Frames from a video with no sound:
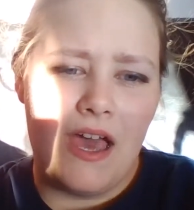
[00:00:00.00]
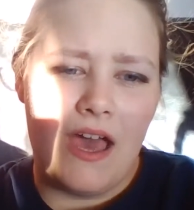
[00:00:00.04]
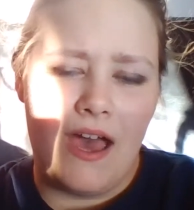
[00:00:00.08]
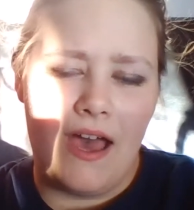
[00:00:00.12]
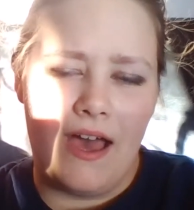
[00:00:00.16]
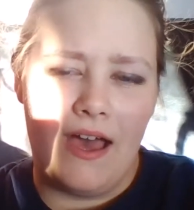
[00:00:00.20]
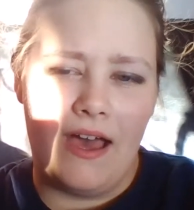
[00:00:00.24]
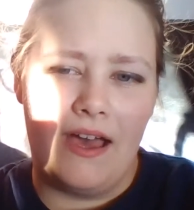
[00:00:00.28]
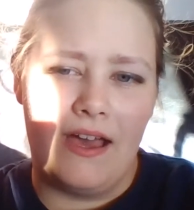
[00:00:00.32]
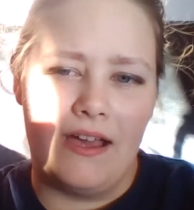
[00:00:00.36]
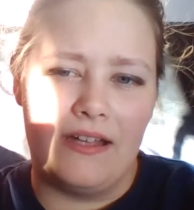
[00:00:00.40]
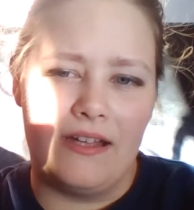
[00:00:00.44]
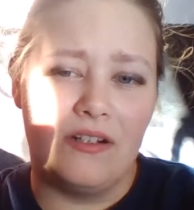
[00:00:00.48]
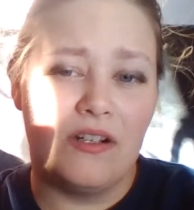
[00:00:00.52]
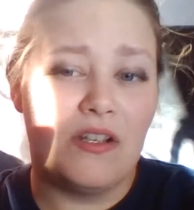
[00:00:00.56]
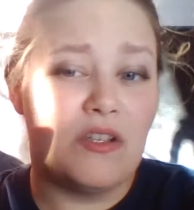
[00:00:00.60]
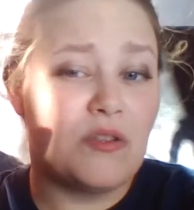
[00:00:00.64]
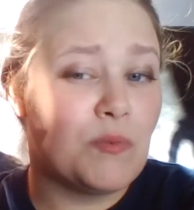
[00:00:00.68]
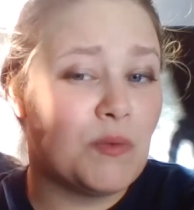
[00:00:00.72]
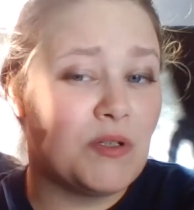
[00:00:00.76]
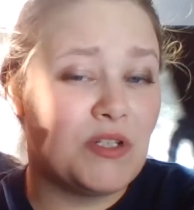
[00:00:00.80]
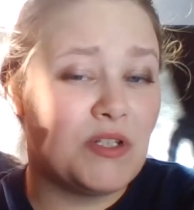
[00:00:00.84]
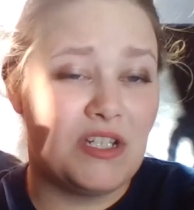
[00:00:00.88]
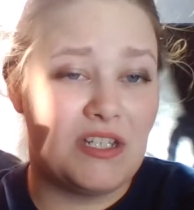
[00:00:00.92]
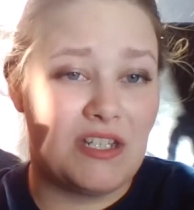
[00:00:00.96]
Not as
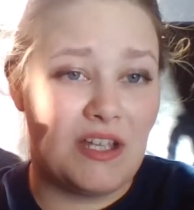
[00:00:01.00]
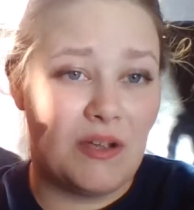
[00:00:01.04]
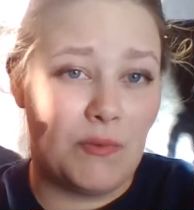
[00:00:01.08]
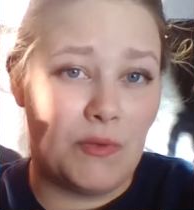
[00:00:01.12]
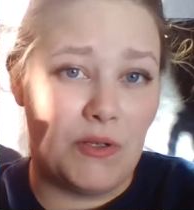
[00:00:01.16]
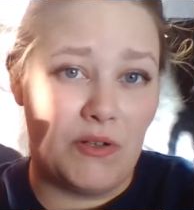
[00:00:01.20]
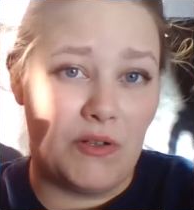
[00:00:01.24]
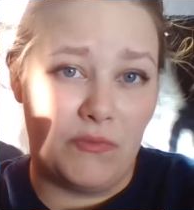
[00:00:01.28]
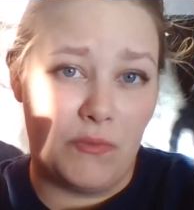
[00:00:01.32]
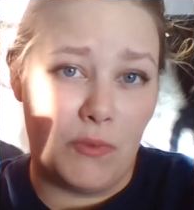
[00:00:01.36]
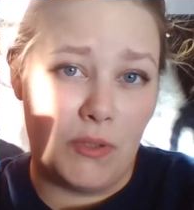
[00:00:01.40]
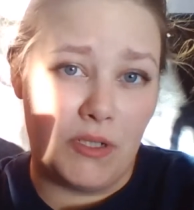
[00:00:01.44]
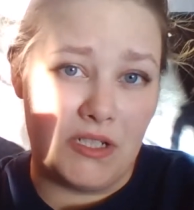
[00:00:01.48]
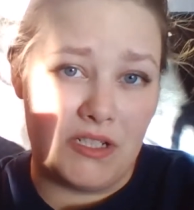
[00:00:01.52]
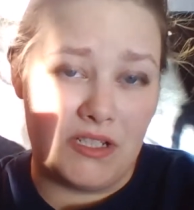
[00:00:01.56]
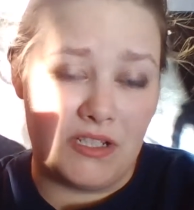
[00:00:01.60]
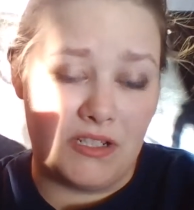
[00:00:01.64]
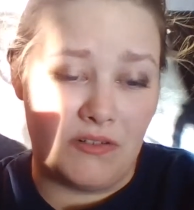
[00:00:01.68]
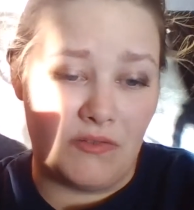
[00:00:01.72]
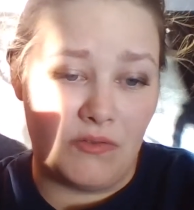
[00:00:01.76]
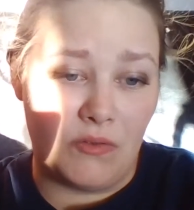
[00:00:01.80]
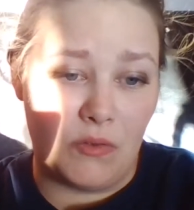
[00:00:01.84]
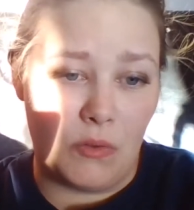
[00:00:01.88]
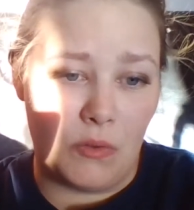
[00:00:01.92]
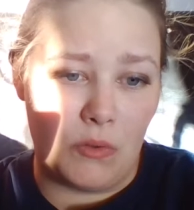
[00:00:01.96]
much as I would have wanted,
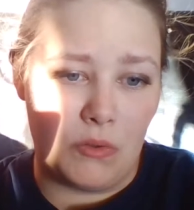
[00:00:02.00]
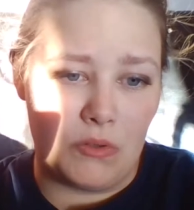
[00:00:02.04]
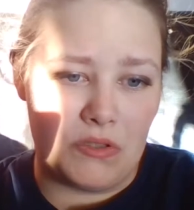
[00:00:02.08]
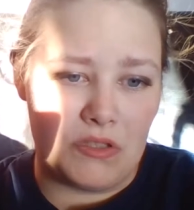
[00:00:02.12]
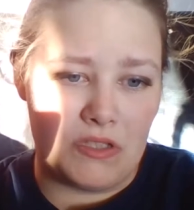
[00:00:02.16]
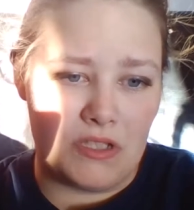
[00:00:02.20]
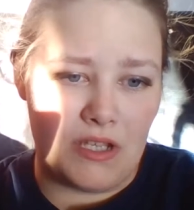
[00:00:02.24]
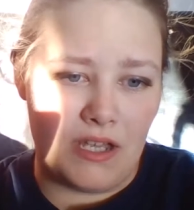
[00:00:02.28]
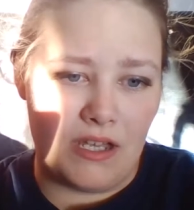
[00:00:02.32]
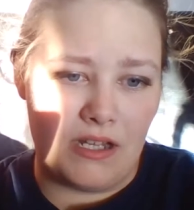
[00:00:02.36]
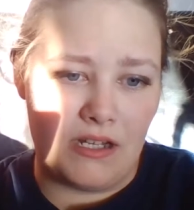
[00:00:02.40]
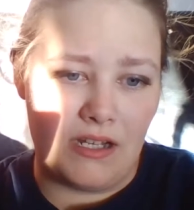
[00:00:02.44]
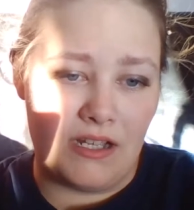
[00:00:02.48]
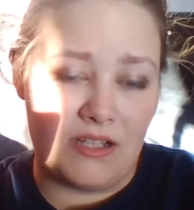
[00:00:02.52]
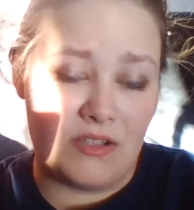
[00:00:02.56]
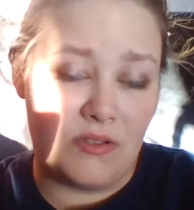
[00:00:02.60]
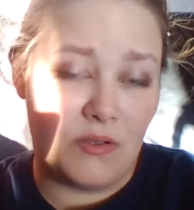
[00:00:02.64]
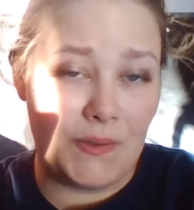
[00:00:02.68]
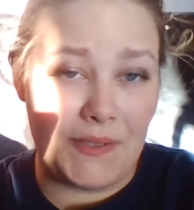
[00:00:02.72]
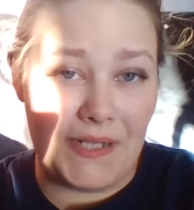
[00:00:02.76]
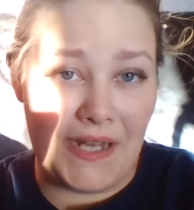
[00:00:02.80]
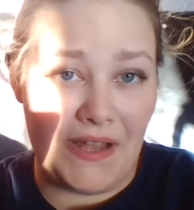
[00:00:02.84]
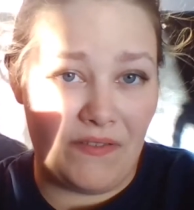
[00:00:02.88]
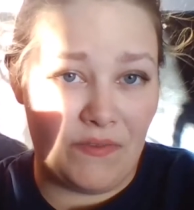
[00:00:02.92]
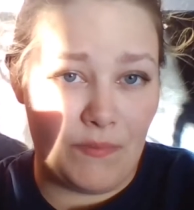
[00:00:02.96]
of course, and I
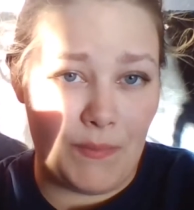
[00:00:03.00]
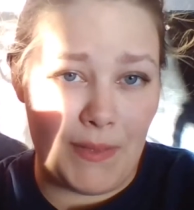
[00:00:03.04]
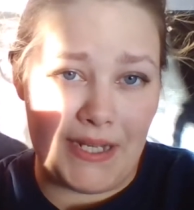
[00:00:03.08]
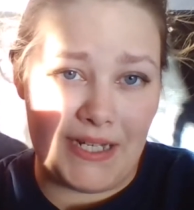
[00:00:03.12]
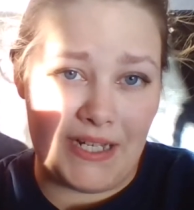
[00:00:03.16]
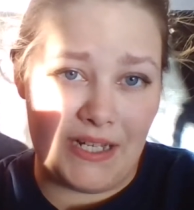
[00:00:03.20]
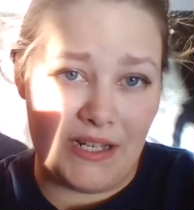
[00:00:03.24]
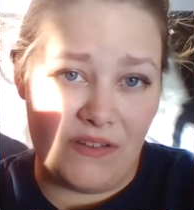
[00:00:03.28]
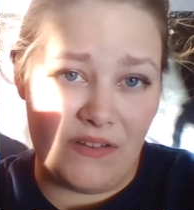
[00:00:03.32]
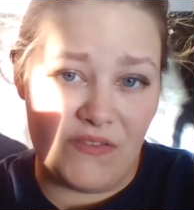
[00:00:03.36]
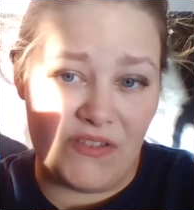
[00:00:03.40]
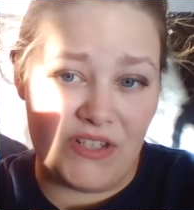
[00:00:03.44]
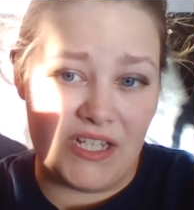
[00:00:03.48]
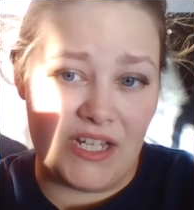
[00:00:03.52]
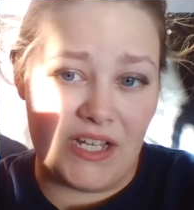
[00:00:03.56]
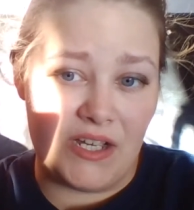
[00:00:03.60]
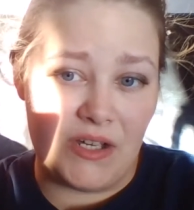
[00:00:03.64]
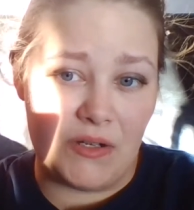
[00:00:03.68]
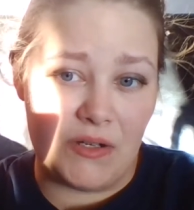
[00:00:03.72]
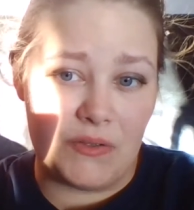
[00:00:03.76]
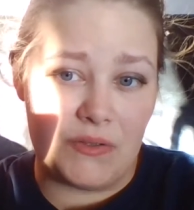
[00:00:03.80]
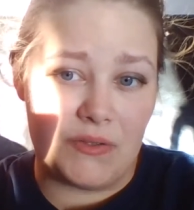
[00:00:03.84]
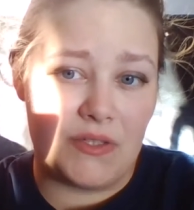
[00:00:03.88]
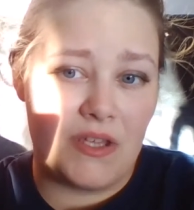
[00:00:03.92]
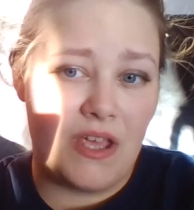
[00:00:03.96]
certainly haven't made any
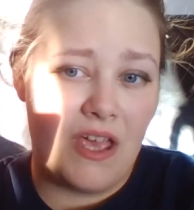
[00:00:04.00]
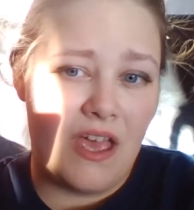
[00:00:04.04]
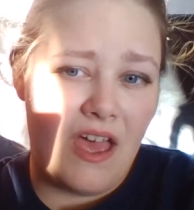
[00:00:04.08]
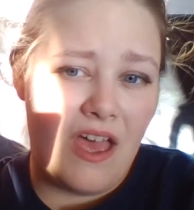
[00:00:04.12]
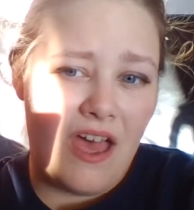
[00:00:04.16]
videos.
--
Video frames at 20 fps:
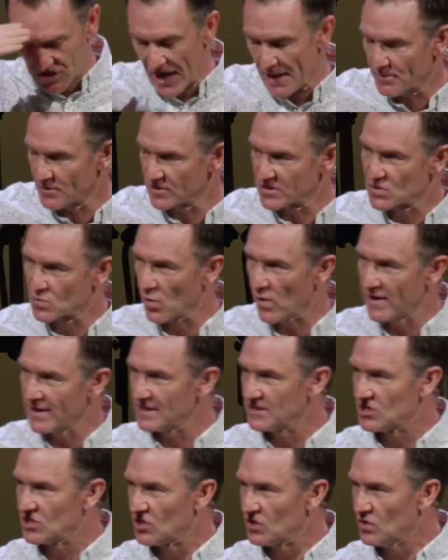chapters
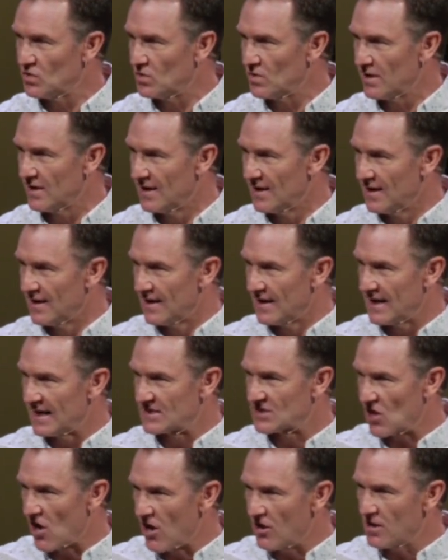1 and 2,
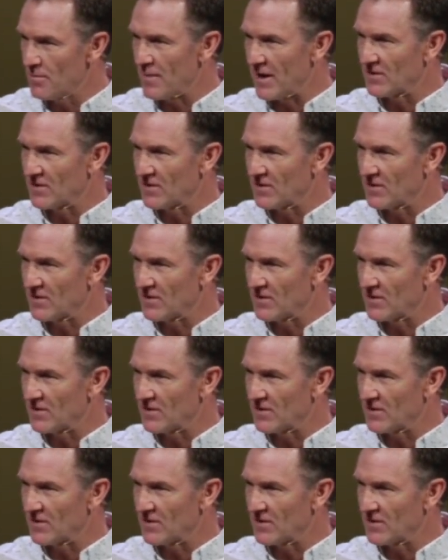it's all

• [Work request] Having found the line with "[00:00:02.16]" and the line with "[00:00:03.28]" in the material above, write out exactly those two and every line between, leaving the pictures out.

• [Answer for the task]
[00:00:02.16]
[00:00:02.20]
[00:00:02.24]
[00:00:02.28]
[00:00:02.32]
[00:00:02.36]
[00:00:02.40]
[00:00:02.44]
[00:00:02.48]
[00:00:02.52]
[00:00:02.56]
[00:00:02.60]
[00:00:02.64]
[00:00:02.68]
[00:00:02.72]
[00:00:02.76]
[00:00:02.80]
[00:00:02.84]
[00:00:02.88]
[00:00:02.92]
[00:00:02.96]
of course, and I
[00:00:03.00]
[00:00:03.04]
[00:00:03.08]
[00:00:03.12]
[00:00:03.16]
[00:00:03.20]
[00:00:03.24]
[00:00:03.28]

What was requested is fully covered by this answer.